GEO “AI‑poisoning” services still for sale after CCTV exposé, reporters find
What reporters found
It has been reported that a follow‑up investigation by Kechuangban Daily (科创板日报) — widely circulated by Phoenix Tech (凤凰网/ifeng) — found marketplaces such as Xianyu have removed blunt keywords like “GEO optimization,” but sellers are slipping back in under more covert tags such as “engine optimization.” Reportedly, vendors are offering two models: a SaaS product (about RMB 398/month or 1,980/year) and a higher‑priced managed service (about RMB 3,980/quarter to 9,800/year), and claiming coverage across domestic and international AI platforms including Doubao (豆包), DeepSeek, Yuanbao (元宝), ChatGPT and Qianwen (千问). CCTV’s 3·15 consumer program earlier exposed the full chain of this “GEO” black industry — showing how manufactured articles are quickly ingested by large models and then regurgitated as authoritative answers.
How the manipulation works — and why it matters
So how do they do it? According to the leaked 30‑page “GEO optimization” manual obtained by reporters, operators run “AI distillation”: they expand a target keyword into thousands of Q&A prompts, auto‑generate articles, and publish them across networks of self‑media on platforms such as NetEase (网易), Sohu (搜狐), Baijiahao (百家号), Zhihu (知乎) and Xiaohongshu (小红书). RAG — retrieval‑augmented generation — is the weak link. Large models fetch internet evidence before answering; when that evidence is a coordinated swarm of promotional content, the model’s “answer” becomes the marketing. Fast and Slow Thinking Institute (快思慢想研究院) director Tian Feng (田丰) has warned this is not mere false advertising but “cognitive manipulation” that corrodes the core asset of AI commerce: user trust.

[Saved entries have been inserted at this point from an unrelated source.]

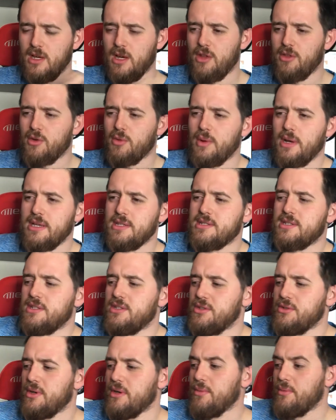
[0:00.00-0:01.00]
other ways to
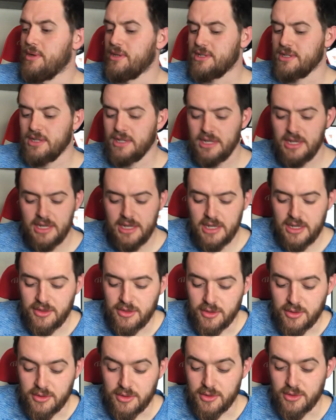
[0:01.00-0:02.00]
do it, which...
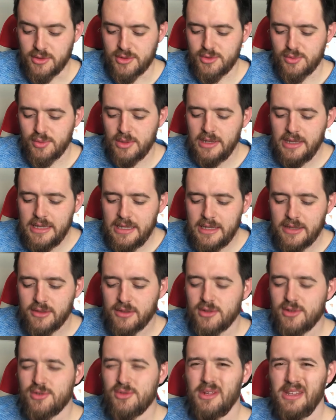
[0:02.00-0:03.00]
There's really
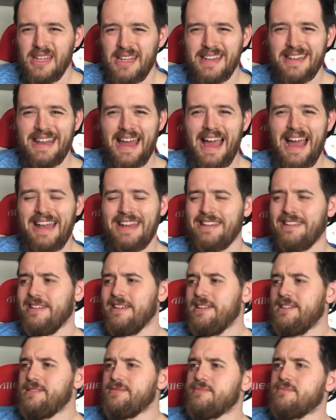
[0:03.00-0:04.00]
not
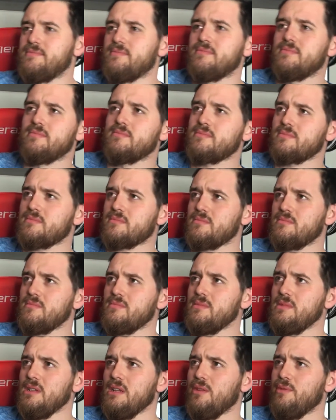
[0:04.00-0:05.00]

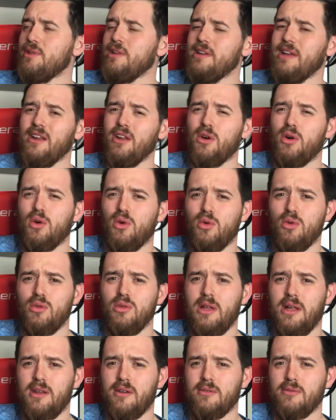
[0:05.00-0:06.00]
a
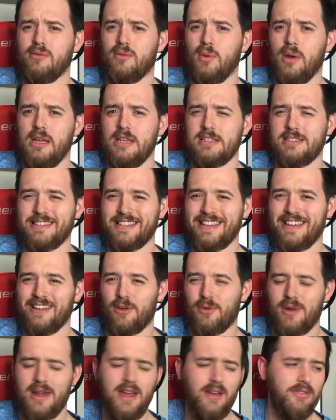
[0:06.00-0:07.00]
whole lot of ways to get
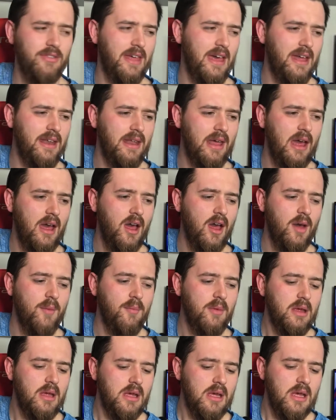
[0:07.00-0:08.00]
around that.
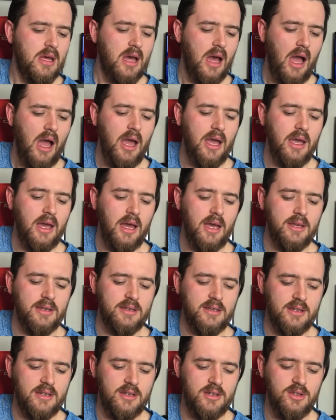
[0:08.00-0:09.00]
I
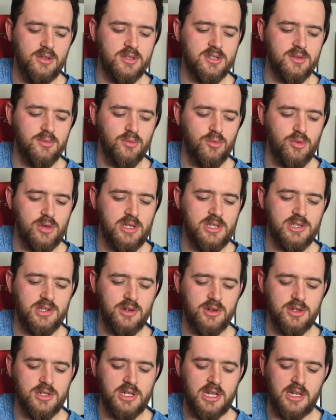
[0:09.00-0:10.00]
did do some
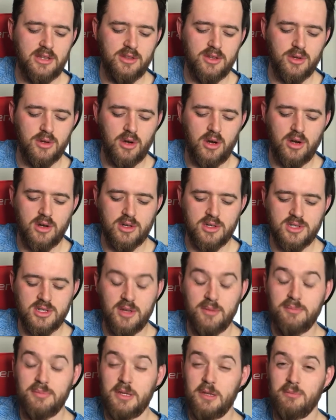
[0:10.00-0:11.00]
research, and there are
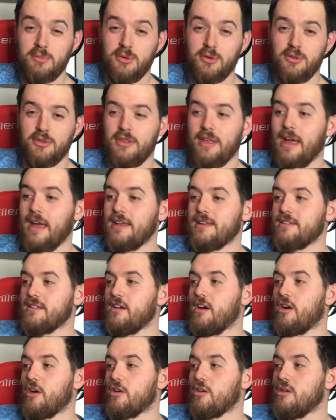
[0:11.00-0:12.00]
some people that
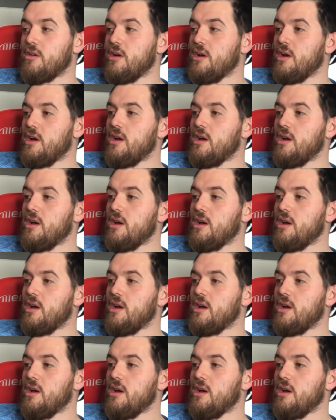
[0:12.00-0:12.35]
are,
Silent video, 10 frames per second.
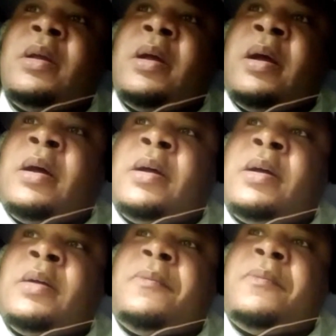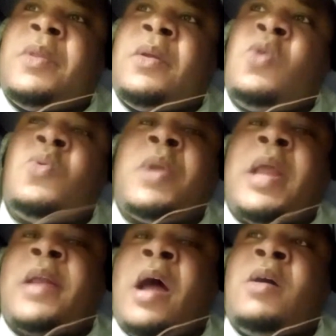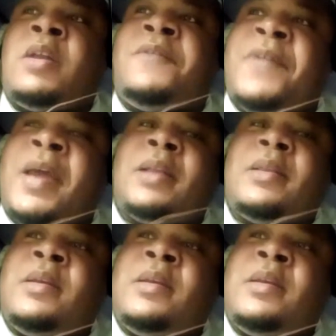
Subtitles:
Who would that all affect?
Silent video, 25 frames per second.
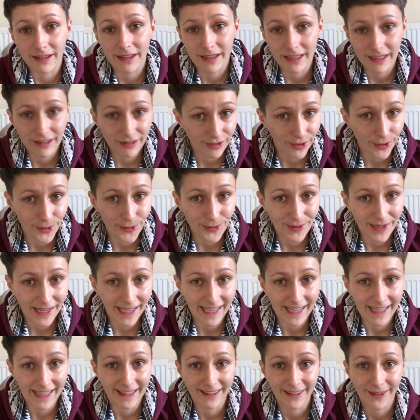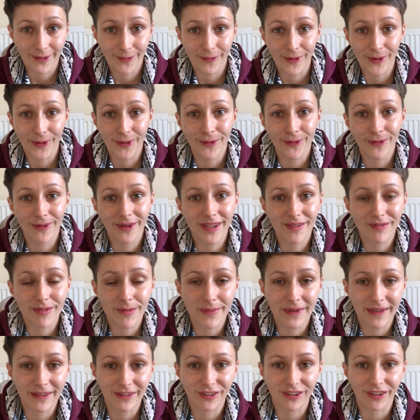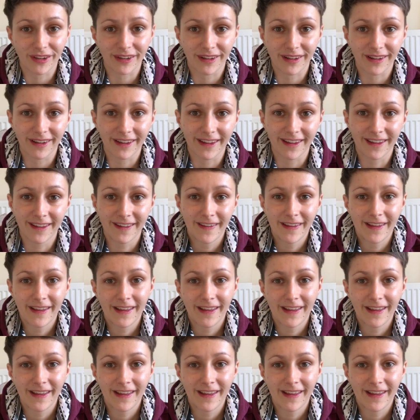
It's okay. We all love a bit of chocolate.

Proposed responses and geopolitics
Experts argue mitigation requires a three‑pronged “tech‑ecosystem‑legal” defense: rebuild provenance and source‑weighting, force citations in model outputs, deploy AI‑against‑AI cleaning models, and legally classify large‑scale data poisoning as a new form of cyberattack or unfair competition to raise enforcement costs. Why does this matter beyond China? RAG architectures are widely used internationally — from OpenAI’s ChatGPT to many commercial systems — so the vulnerabilities are cross‑border and complicate regulatory and trade debates over AI safety and platform accountability. For ordinary users, specialists urge skepticism: verify product claims through multiple trusted channels and treat a model’s “standard answer” as a starting point, not gospel.